• [Your task] Copy task for the material below: print the line with "[0:04.00-0:05.00]" and every line after it to the end, exactly as written, without the pictures.

·····

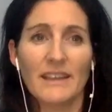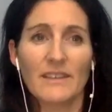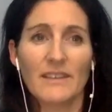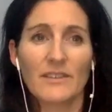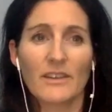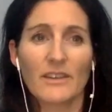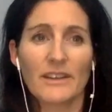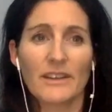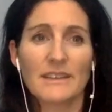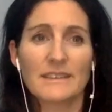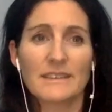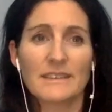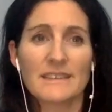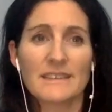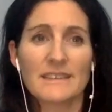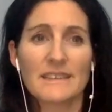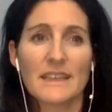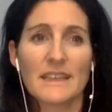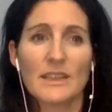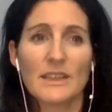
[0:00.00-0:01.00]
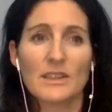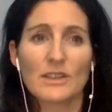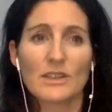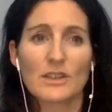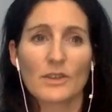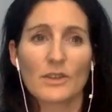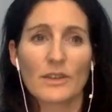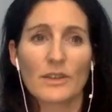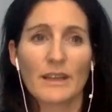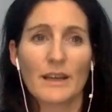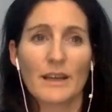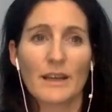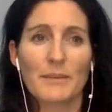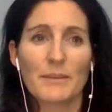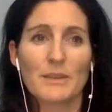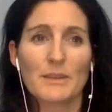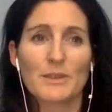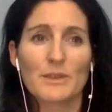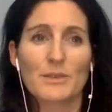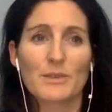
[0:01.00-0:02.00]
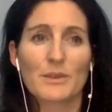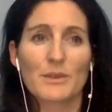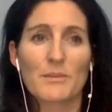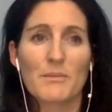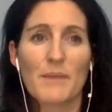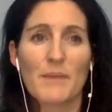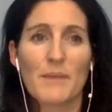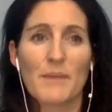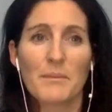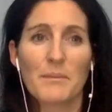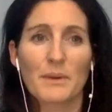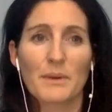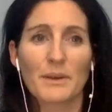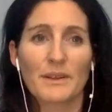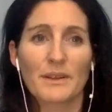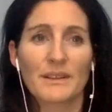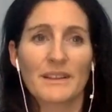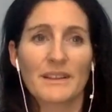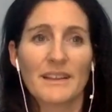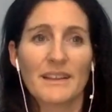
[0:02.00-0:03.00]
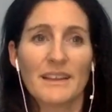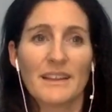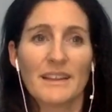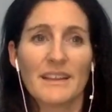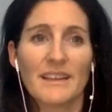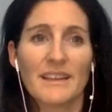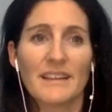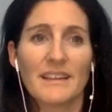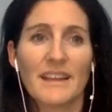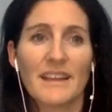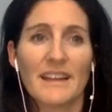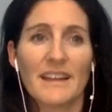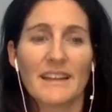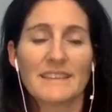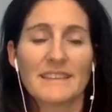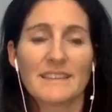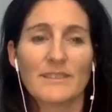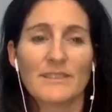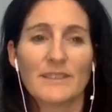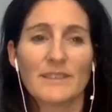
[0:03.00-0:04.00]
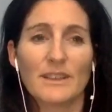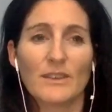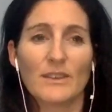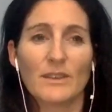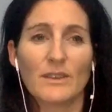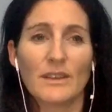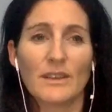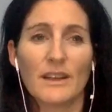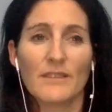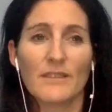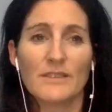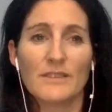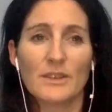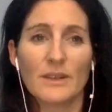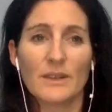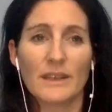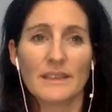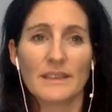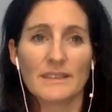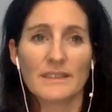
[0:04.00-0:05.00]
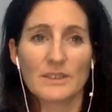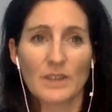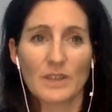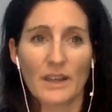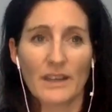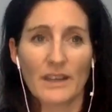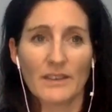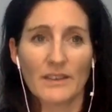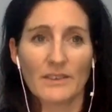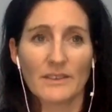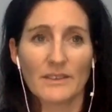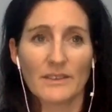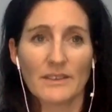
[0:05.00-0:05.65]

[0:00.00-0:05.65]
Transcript: If there are any sensations showing up as you remember that activity you loved doing as a child?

·····

• [Exercise answer]
[0:04.00-0:05.00]
[0:05.00-0:05.65]

[0:00.00-0:05.65]
Transcript: If there are any sensations showing up as you remember that activity you loved doing as a child?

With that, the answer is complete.